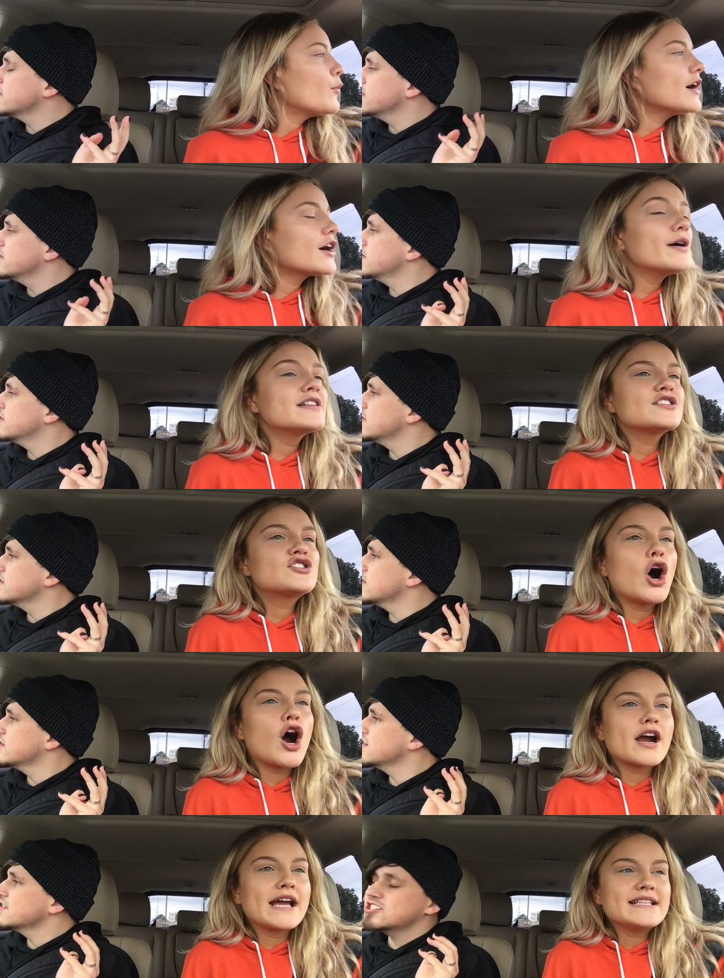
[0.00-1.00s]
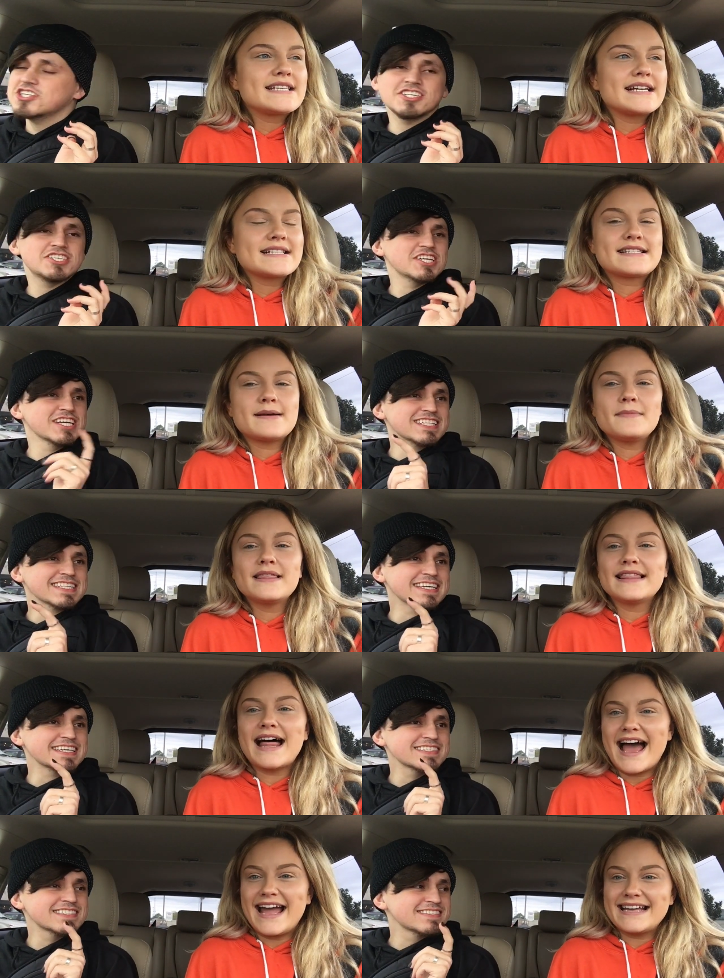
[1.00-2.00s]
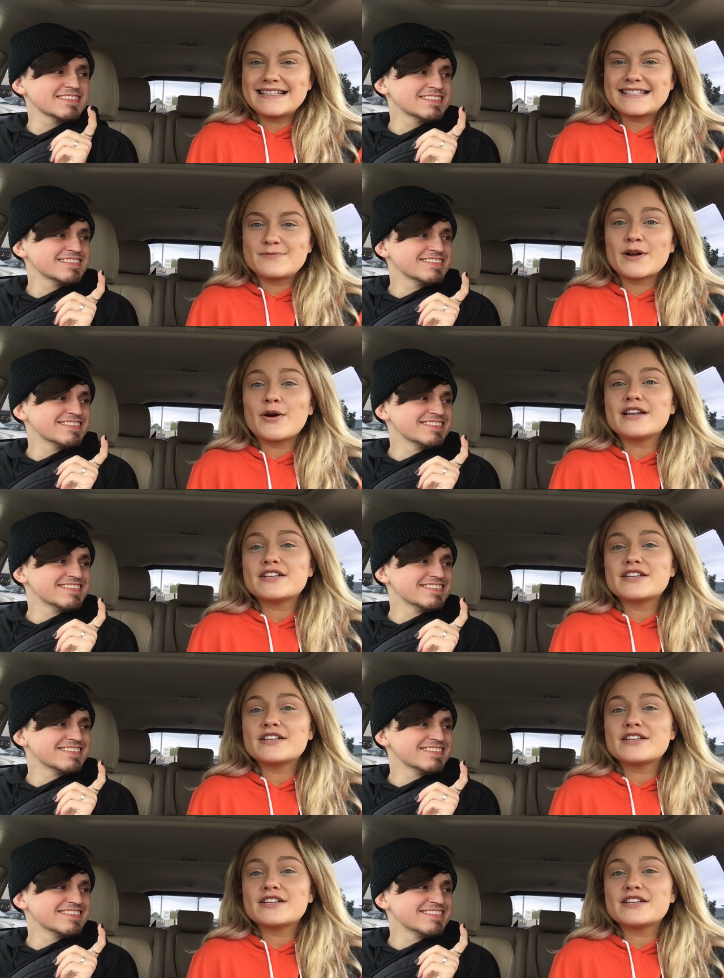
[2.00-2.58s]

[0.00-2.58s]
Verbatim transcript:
Speaker 1: We are going to Target to get Chili's. Some lights. We're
****
= Exercise =
Without the pictures, repeat the listing above exactly.

= Answer to this task =
[0.00-1.00s]
[1.00-2.00s]
[2.00-2.58s]

[0.00-2.58s]
Verbatim transcript:
Speaker 1: We are going to Target to get Chili's. Some lights. We're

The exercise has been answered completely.